■ Records provided:
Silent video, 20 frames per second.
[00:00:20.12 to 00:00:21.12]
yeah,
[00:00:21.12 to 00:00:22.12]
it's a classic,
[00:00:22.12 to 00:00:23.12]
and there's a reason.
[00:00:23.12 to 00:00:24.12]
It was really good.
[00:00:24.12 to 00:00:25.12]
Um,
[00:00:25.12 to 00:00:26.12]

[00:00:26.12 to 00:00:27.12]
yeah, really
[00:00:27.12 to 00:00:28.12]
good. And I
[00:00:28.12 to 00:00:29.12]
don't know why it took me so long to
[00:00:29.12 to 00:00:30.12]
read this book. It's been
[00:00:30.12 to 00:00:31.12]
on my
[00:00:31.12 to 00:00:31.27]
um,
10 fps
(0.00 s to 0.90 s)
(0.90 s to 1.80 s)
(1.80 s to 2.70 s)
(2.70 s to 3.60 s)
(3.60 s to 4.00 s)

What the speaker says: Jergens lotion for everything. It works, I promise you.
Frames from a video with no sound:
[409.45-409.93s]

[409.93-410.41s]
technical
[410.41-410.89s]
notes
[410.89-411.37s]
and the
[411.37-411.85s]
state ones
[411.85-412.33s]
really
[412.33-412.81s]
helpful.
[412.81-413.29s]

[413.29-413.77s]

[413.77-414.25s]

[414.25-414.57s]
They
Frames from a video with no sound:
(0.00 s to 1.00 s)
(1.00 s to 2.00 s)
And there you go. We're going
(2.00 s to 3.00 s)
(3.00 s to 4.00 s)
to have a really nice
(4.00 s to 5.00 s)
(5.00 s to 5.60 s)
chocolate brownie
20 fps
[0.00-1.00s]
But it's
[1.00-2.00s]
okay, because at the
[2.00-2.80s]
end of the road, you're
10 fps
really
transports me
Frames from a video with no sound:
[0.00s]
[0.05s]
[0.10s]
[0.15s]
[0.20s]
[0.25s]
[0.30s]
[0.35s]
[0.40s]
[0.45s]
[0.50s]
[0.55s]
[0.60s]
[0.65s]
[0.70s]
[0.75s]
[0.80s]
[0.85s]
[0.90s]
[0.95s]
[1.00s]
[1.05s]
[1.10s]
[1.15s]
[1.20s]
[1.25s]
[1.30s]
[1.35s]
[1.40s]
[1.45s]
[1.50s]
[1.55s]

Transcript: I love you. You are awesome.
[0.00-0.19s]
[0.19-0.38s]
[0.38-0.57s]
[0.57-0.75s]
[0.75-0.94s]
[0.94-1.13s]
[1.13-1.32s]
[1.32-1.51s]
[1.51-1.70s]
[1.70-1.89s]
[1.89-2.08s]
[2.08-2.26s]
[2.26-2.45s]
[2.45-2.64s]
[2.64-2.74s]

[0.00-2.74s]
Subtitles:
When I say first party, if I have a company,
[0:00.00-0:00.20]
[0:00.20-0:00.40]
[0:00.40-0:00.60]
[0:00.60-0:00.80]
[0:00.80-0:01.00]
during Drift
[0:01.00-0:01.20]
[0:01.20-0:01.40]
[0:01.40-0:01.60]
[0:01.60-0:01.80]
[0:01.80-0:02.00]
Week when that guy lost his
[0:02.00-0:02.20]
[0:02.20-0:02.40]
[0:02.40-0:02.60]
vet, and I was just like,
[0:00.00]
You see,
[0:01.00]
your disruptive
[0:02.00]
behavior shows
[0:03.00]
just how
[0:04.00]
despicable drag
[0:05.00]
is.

■ Description of the task: Extract the full listing and reproduce each line exactly.

■ Exercise result:
Silent video, 20 frames per second.
[00:00:20.12 to 00:00:21.12]
yeah,
[00:00:21.12 to 00:00:22.12]
it's a classic,
[00:00:22.12 to 00:00:23.12]
and there's a reason.
[00:00:23.12 to 00:00:24.12]
It was really good.
[00:00:24.12 to 00:00:25.12]
Um,
[00:00:25.12 to 00:00:26.12]

[00:00:26.12 to 00:00:27.12]
yeah, really
[00:00:27.12 to 00:00:28.12]
good. And I
[00:00:28.12 to 00:00:29.12]
don't know why it took me so long to
[00:00:29.12 to 00:00:30.12]
read this book. It's been
[00:00:30.12 to 00:00:31.12]
on my
[00:00:31.12 to 00:00:31.27]
um,
10 fps
(0.00 s to 0.90 s)
(0.90 s to 1.80 s)
(1.80 s to 2.70 s)
(2.70 s to 3.60 s)
(3.60 s to 4.00 s)

What the speaker says: Jergens lotion for everything. It works, I promise you.
Frames from a video with no sound:
[409.45-409.93s]

[409.93-410.41s]
technical
[410.41-410.89s]
notes
[410.89-411.37s]
and the
[411.37-411.85s]
state ones
[411.85-412.33s]
really
[412.33-412.81s]
helpful.
[412.81-413.29s]

[413.29-413.77s]

[413.77-414.25s]

[414.25-414.57s]
They
Frames from a video with no sound:
(0.00 s to 1.00 s)
(1.00 s to 2.00 s)
And there you go. We're going
(2.00 s to 3.00 s)
(3.00 s to 4.00 s)
to have a really nice
(4.00 s to 5.00 s)
(5.00 s to 5.60 s)
chocolate brownie
20 fps
[0.00-1.00s]
But it's
[1.00-2.00s]
okay, because at the
[2.00-2.80s]
end of the road, you're
10 fps
really
transports me
Frames from a video with no sound:
[0.00s]
[0.05s]
[0.10s]
[0.15s]
[0.20s]
[0.25s]
[0.30s]
[0.35s]
[0.40s]
[0.45s]
[0.50s]
[0.55s]
[0.60s]
[0.65s]
[0.70s]
[0.75s]
[0.80s]
[0.85s]
[0.90s]
[0.95s]
[1.00s]
[1.05s]
[1.10s]
[1.15s]
[1.20s]
[1.25s]
[1.30s]
[1.35s]
[1.40s]
[1.45s]
[1.50s]
[1.55s]

Transcript: I love you. You are awesome.
[0.00-0.19s]
[0.19-0.38s]
[0.38-0.57s]
[0.57-0.75s]
[0.75-0.94s]
[0.94-1.13s]
[1.13-1.32s]
[1.32-1.51s]
[1.51-1.70s]
[1.70-1.89s]
[1.89-2.08s]
[2.08-2.26s]
[2.26-2.45s]
[2.45-2.64s]
[2.64-2.74s]

[0.00-2.74s]
Subtitles:
When I say first party, if I have a company,
[0:00.00-0:00.20]
[0:00.20-0:00.40]
[0:00.40-0:00.60]
[0:00.60-0:00.80]
[0:00.80-0:01.00]
during Drift
[0:01.00-0:01.20]
[0:01.20-0:01.40]
[0:01.40-0:01.60]
[0:01.60-0:01.80]
[0:01.80-0:02.00]
Week when that guy lost his
[0:02.00-0:02.20]
[0:02.20-0:02.40]
[0:02.40-0:02.60]
vet, and I was just like,
[0:00.00]
You see,
[0:01.00]
your disruptive
[0:02.00]
behavior shows
[0:03.00]
just how
[0:04.00]
despicable drag
[0:05.00]
is.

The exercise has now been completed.